What to Feed Your Pet Lizard
What Do Pet Lizards Eat?
What you feed your pet lizard depends entirely on its species. Most pet lizards fall into one of three dietary categories: insectivores (eating bugs), herbivores (eating plants), or omnivores (eating both).
- Insect Diet Basics: Insectivores (like Leopard Geckos) and omnivores thrive on live, gut-loaded insects such as crickets, dubia roaches, and mealworms.
- Vegetables and Fruits: Herbivores (like Iguanas) and omnivores (like Bearded Dragons) require daily fresh salads made of dark leafy greens like collard and mustard greens. Fruits like berries and papaya should only be fed occasionally as treats.
- Feeding Frequency: Baby lizards usually eat daily, while adult lizards are typically fed every 2 to 3 days to maintain a healthy weight.

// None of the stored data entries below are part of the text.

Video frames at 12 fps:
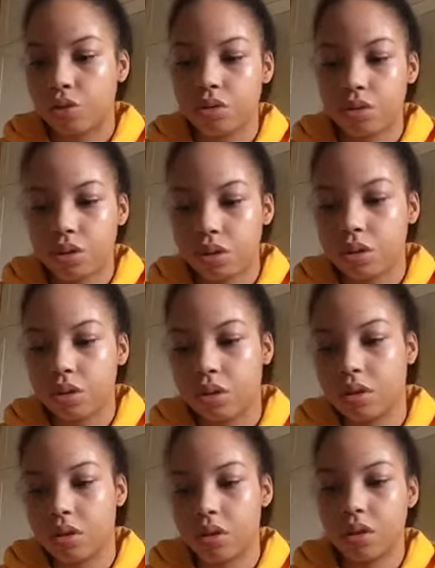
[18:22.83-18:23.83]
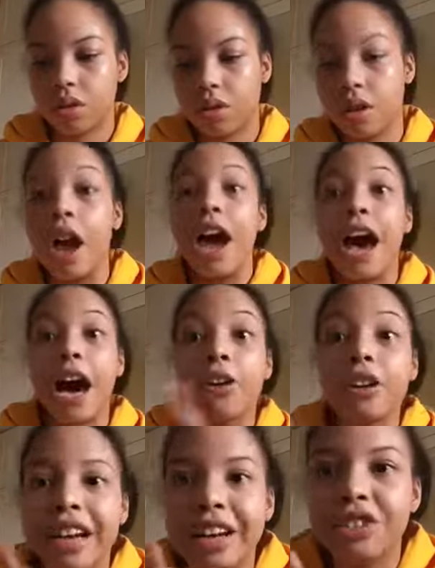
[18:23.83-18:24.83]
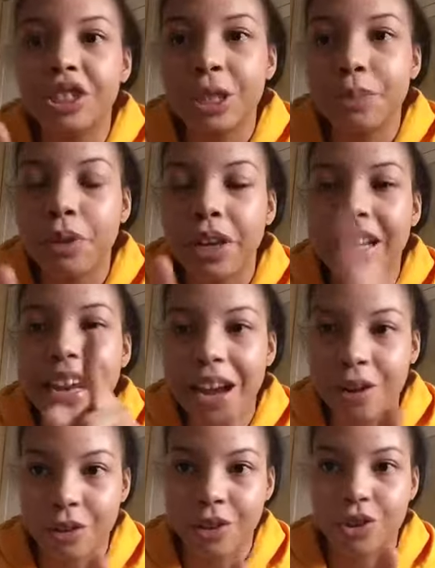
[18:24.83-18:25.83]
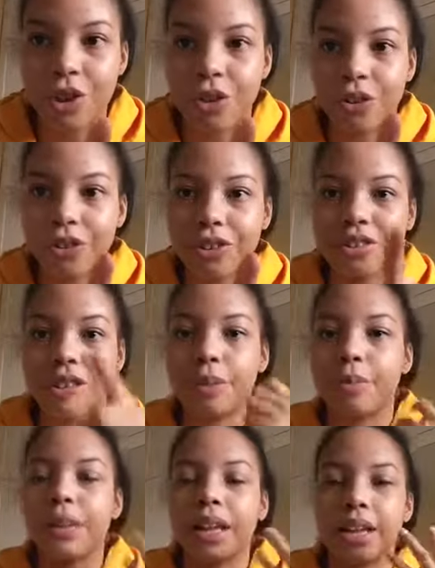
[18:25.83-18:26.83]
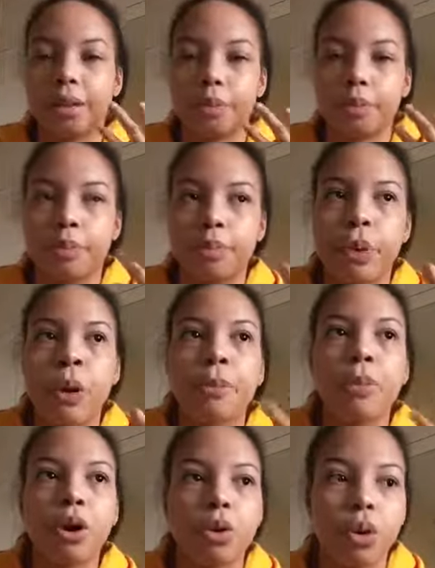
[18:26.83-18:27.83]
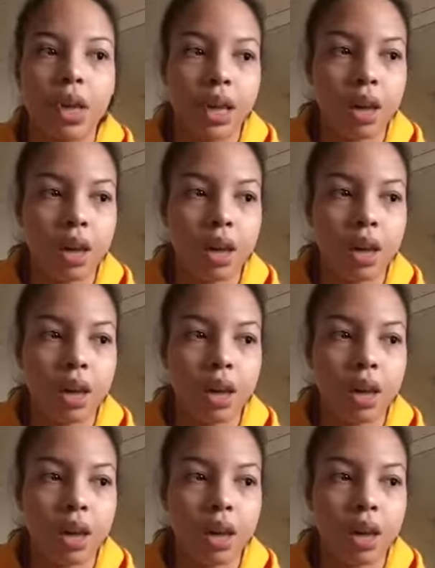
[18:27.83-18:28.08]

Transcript: the. Oh yeah, and she's putting out a song to like promote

- Supplements: Regardless of diet, almost all captive lizards require their food to be dusted with high-quality reptile calcium powder and Vitamin D3 to prevent fatal bone diseases.
Bringing a pet lizard into your home is an exciting journey, but mastering the pet lizard diet is the single most critical factor in ensuring your reptile lives a long, healthy life. Unlike a dog or cat where you simply pour kibble into a bowl, reptile nutrition is a complex science. In the wild, lizards roam vast territories, foraging for dozens of different insect species, native flowers, and mineral-rich vegetation. In captivity, we must artificially recreate this diverse nutritional matrix.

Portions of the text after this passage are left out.